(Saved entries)
++++++++

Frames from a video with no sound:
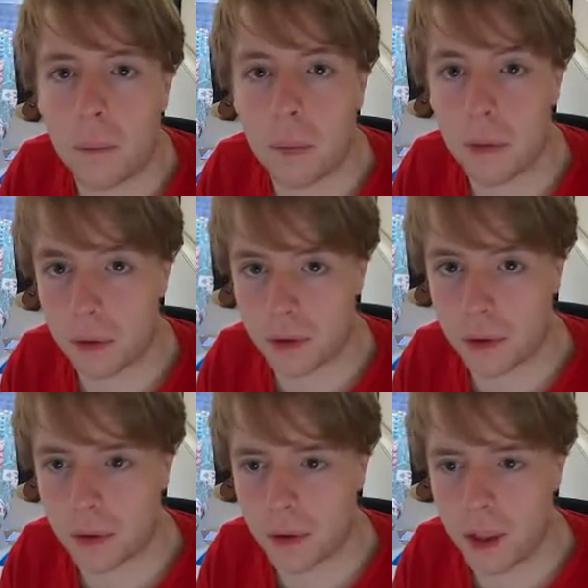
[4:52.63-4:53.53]

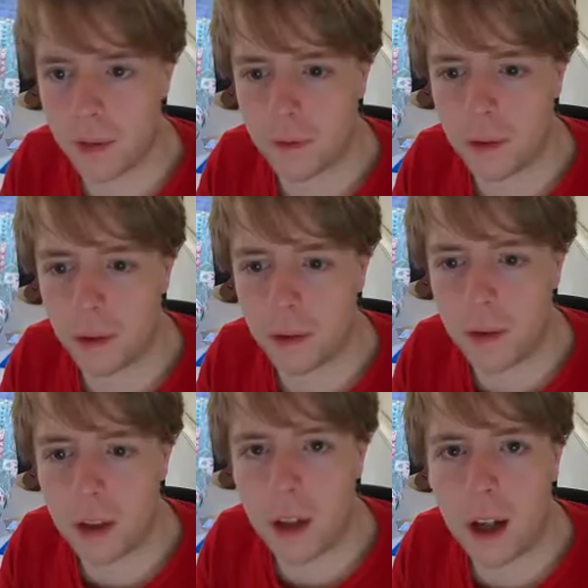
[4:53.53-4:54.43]
Broadsword then
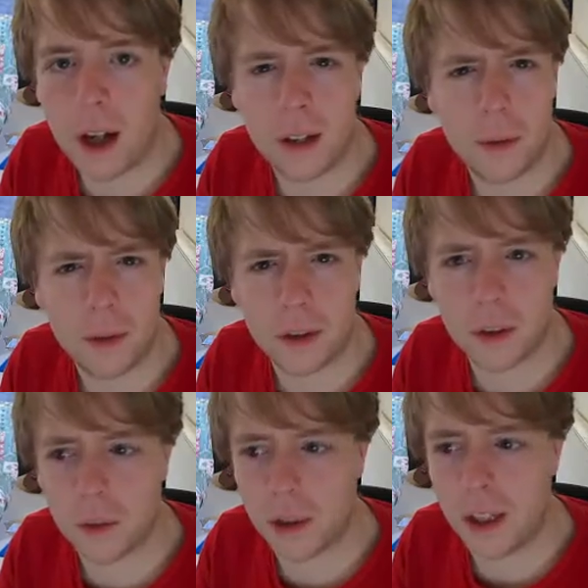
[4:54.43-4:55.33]
followed, and it was
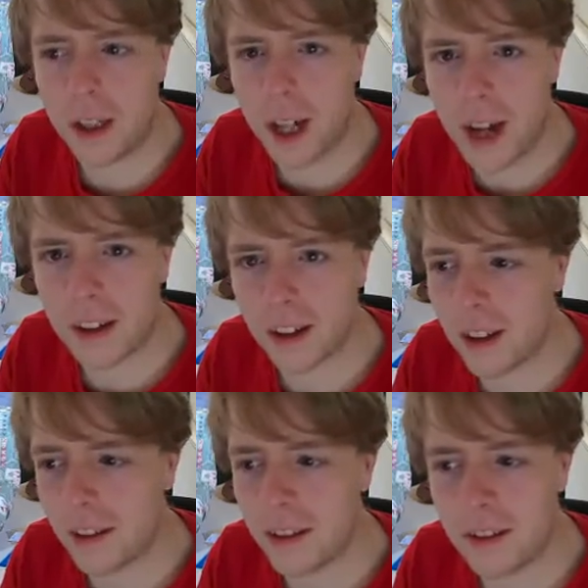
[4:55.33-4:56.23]
gold again,
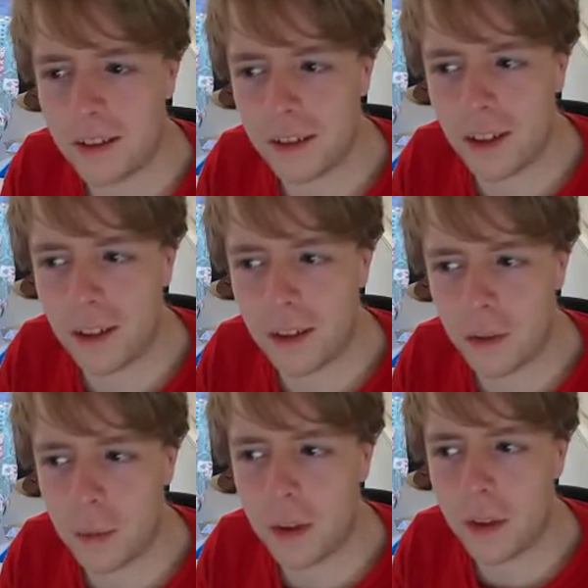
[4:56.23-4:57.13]
and I
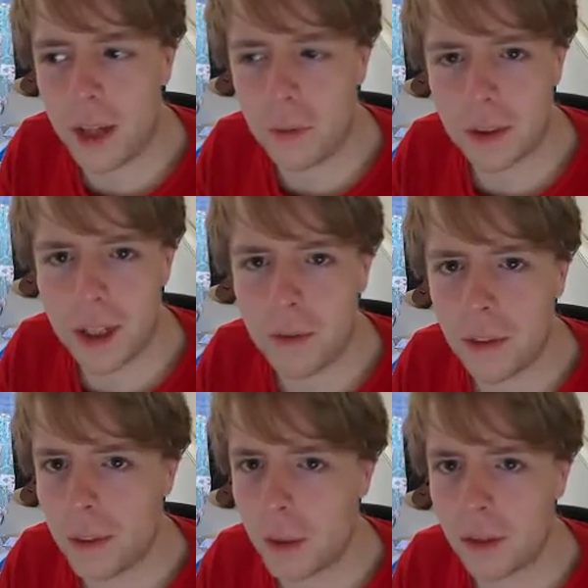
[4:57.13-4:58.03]
thought, well, that was
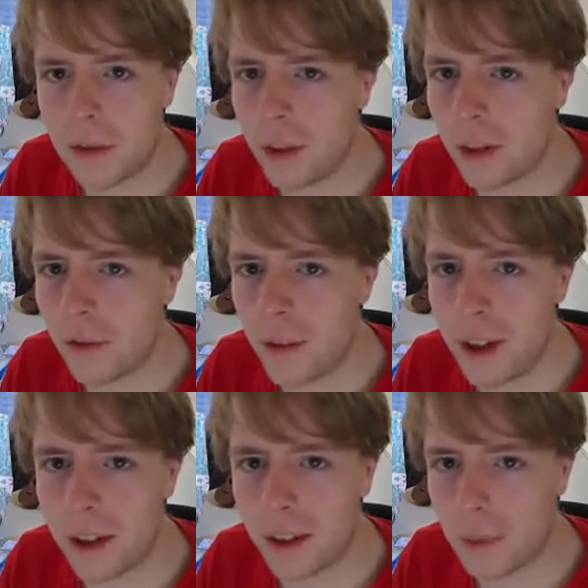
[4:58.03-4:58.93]
definitely my strongest
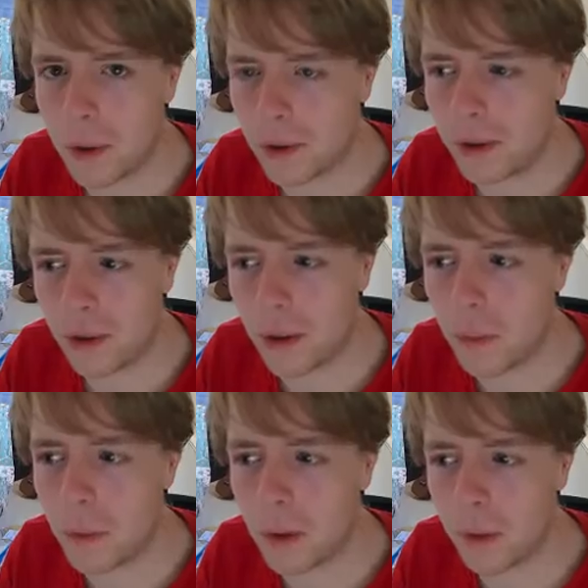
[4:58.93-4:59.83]
fight and the most
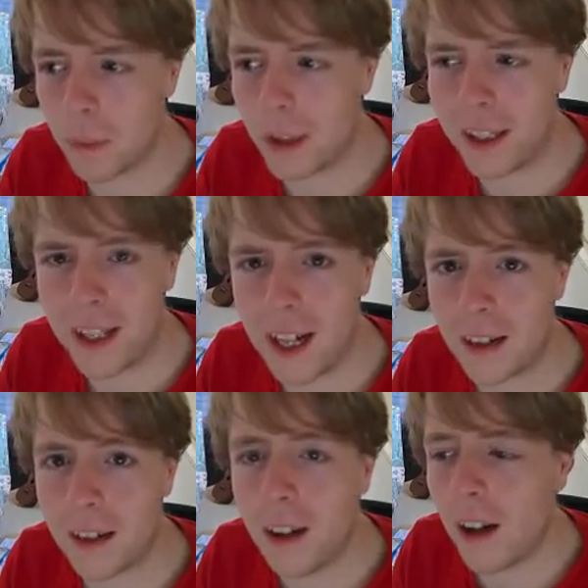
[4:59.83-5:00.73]
enjoyable one. But
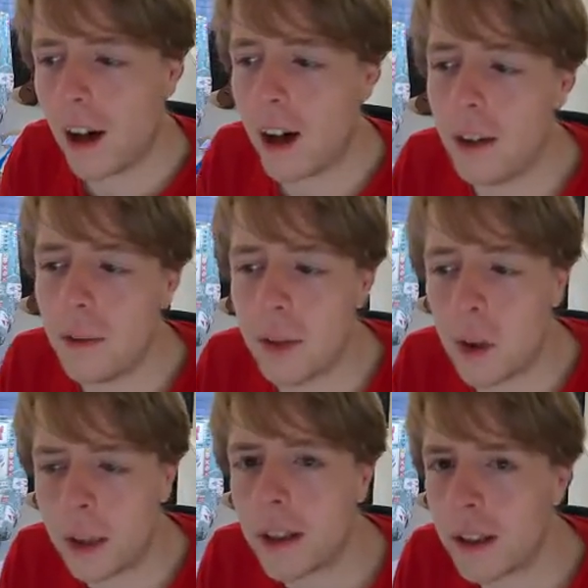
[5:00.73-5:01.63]
again, I'd
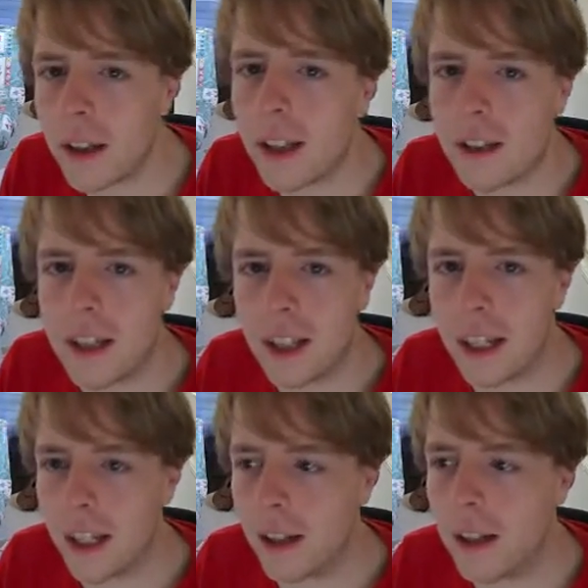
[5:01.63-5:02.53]
gone into this
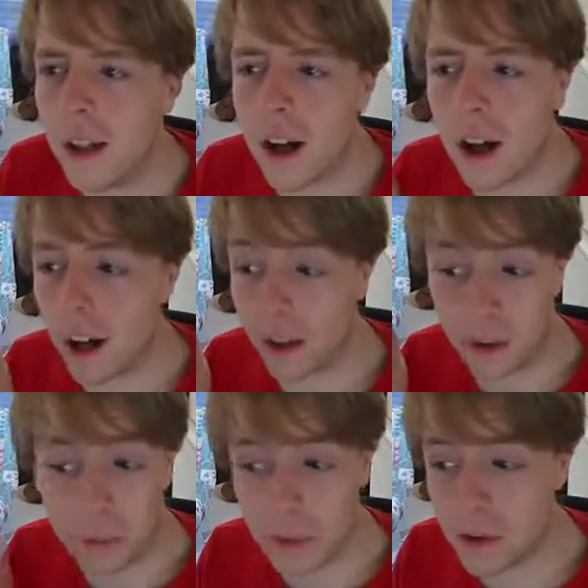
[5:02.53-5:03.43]
thinking, I
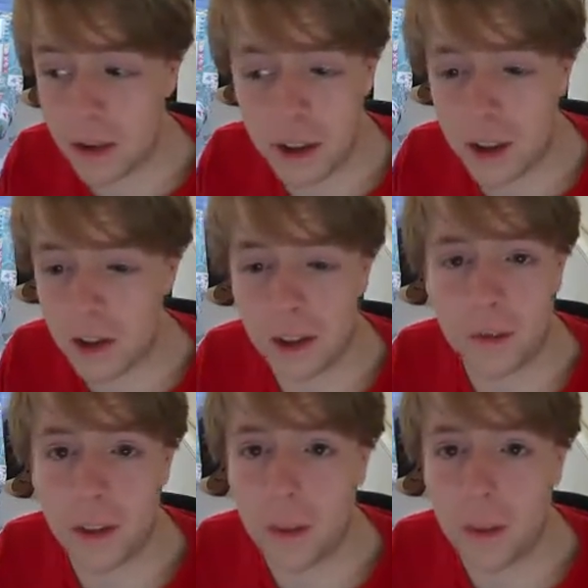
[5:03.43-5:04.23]
got bronze last year for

++++++++

* [Problem to solve]
Give the records again exactly as they stand, so that only the pictures are missing.

* [Response below]
Frames from a video with no sound:
[4:52.63-4:53.53]

[4:53.53-4:54.43]
Broadsword then
[4:54.43-4:55.33]
followed, and it was
[4:55.33-4:56.23]
gold again,
[4:56.23-4:57.13]
and I
[4:57.13-4:58.03]
thought, well, that was
[4:58.03-4:58.93]
definitely my strongest
[4:58.93-4:59.83]
fight and the most
[4:59.83-5:00.73]
enjoyable one. But
[5:00.73-5:01.63]
again, I'd
[5:01.63-5:02.53]
gone into this
[5:02.53-5:03.43]
thinking, I
[5:03.43-5:04.23]
got bronze last year for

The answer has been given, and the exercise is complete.